For the material below, return exactly the lines starting at the line containing "[00:02:15.68 to 00:02:16.68]" and ending at the line containing "Transcript, with fillers: which", both ends included, and no others.

_The input:_
● ● ● ●
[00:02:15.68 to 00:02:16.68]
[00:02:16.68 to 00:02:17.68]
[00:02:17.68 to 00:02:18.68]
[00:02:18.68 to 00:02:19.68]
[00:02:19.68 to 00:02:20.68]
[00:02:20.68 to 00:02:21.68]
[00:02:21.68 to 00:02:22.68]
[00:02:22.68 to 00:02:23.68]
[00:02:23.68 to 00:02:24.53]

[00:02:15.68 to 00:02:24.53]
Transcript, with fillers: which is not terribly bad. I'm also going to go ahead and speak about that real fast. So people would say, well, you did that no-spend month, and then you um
● ● ● ●
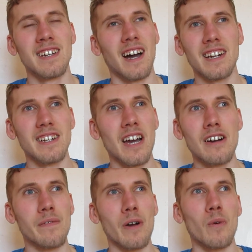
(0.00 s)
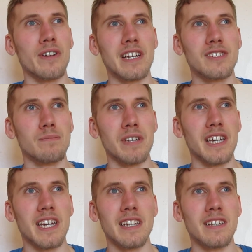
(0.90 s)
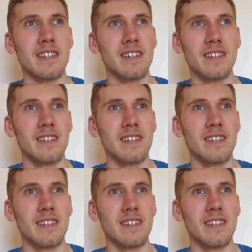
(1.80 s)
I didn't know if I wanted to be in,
● ● ● ●
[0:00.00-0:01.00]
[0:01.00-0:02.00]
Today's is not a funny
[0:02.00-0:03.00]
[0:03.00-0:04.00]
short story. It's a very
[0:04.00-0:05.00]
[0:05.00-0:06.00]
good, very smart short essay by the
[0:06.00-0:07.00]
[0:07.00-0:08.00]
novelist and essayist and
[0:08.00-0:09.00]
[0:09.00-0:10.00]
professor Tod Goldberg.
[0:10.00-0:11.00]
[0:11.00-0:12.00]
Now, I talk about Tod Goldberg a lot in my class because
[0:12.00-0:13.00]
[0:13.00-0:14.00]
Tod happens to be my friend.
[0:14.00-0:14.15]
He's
● ● ● ●
_Answer box:_
[00:02:15.68 to 00:02:16.68]
[00:02:16.68 to 00:02:17.68]
[00:02:17.68 to 00:02:18.68]
[00:02:18.68 to 00:02:19.68]
[00:02:19.68 to 00:02:20.68]
[00:02:20.68 to 00:02:21.68]
[00:02:21.68 to 00:02:22.68]
[00:02:22.68 to 00:02:23.68]
[00:02:23.68 to 00:02:24.53]

[00:02:15.68 to 00:02:24.53]
Transcript, with fillers: which is not terribly bad. I'm also going to go ahead and speak about that real fast. So people would say, well, you did that no-spend month, and then you um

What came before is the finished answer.